Единственный островок относительного благополучия в российском sci-tech - это прикладная корпоративная наука. Вполне оправданный интерес к этой сфере проявляют предприятия добывающих отраслей (прежде всего - нефтяники, газовики и металлурги). Они инвестируют в R & D для того, чтобы получить продукт более высокого передела. Эмиль Малджанов: "Сейчас Россия - это энергетический придаток мира. Мировая энергетическая потребность растет со скоростью 2-3% в год - на этот же темп роста обречен и наш крупный бизнес. А увеличить темпы роста он может только за счет перехода на продукцию с более высоким уровнем добавленной стоимости". За примерами далеко ходить не надо. Так, объем заказов, выполненных институтом "Гипроникель" (дочерней структурой "Норникеля"), в прошлом году превысил $3,5 млн. ТНК тратит на науку около 3% капитальных инвестиций, а ЛУКОЙЛ строит суперсовременную научную базу в Когалыме. Однако, по убеждению самих ученых, имеющихся отраслевых проектов и средств явно недостаточно. Теневая сторона корпоративной науки в том, что инициаторами прикладных проектов зачастую выступают сами исследовательские организации. Иван Бортник: "Искать ученых, которые интересны бизнесу, должен сам бизнес. Заинтересованность бизнесменов в исследованиях, в R & D должна быть выше, чем у самих ученых,- им же нужно выживать на конкурентном рынке. И они должны бегать за исследователями. Но наши компании жизнь еще не заставила так думать".
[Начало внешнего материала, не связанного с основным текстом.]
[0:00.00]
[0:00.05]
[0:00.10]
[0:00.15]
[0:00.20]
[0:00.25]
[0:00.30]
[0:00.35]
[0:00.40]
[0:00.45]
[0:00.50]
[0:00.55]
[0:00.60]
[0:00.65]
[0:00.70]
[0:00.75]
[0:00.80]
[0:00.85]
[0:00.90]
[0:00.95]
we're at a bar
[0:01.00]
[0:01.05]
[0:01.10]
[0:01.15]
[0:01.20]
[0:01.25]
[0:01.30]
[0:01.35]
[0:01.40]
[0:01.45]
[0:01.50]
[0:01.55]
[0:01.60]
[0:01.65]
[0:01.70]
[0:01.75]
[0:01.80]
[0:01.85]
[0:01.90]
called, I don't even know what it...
Что же касается фундаментальных исследований, то участники "круглого стола" считают, что это дело государства. Игорь Агамирзян: "Представитель компании Boeing недавно заявил, что акционеры компании никогда не позволят спонсировать долгосрочные научные исследования. При этом Boeing - один из крупнейших заказчиков R & D".
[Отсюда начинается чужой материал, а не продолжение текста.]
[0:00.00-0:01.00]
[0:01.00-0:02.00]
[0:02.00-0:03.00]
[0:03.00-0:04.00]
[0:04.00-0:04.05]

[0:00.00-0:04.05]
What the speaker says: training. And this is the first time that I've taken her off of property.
Де-факто инвестиции в фундаментальные исследования - это высокорисковые вложения, которые берет на себя государство. По словам Дмитрия Морозова, лично он готов делиться своей прибылью с такими фондами, как РФФИ, за то, что, проводя экспертизу и мониторинг научного рынка, они снимают с него часть рисков. Разумеется, если научная идея превратится в хороший бизнес. Но инфраструктуры научного рынка нет, и делиться особо не с кем. Александр Тишин: "Таких фондов должно быть как минимум десять. Мало ли бывает, не сошлись характерами ученый и руководитель фонда - пусть у человека будет возможность уйти за грантом в другой". Юрий Плетнер: "По отношению к фундаментальной науке бизнес не является должностным лицом. Но при умном подходе фундаментальные научные школы могут привлекать деньги бизнеса, например, обещая ему взамен не научные продукты, а PR-эффект. Так, группа ученых Института экспериментальной и теоретической физики и НИИ ядерной физики МГУ предложила компаниям поучаствовать в финансировании их работы по реализации вычислительного проекта GRID Европейской организации ядерных исследований (CERN). Они подробно описали ожидаемый PR-выход, связанный с авторитетом CERN и общеевропейской значимостью проекта GRID. Предложение вызвало интерес у некоторых ИТ-компаний, именно с точки зрения возможного PR-эффекта".
Другой вопрос, вставший ребром на "круглом столе": входит ли Россия вообще в число стран, которые могут позволить себе заниматься фундаментальными исследованиями? Игорь Агамирзян: "Я абсолютно уверен, что если сейчас вообще перестать финансировать фундаментальную науку в России, это никак не отразится на общемировых достижениях. Сейчас США финансируют фундаментальную науку в объемах, достаточных для того, чтобы насытить весь мир". В этой части ученые-фундаментальщики с ним согласны. Михаил Алфимов: "По многим направлениям объем американских публикаций может закрыть все потребности. Но фундаментальная наука - это не только знания. В первую очередь это люди - носители знаний, основатели научных школ. Если мы потеряем школы и когда-нибудь в более благополучные времена захотим их вновь создать, денег потребуется несравнимо больше".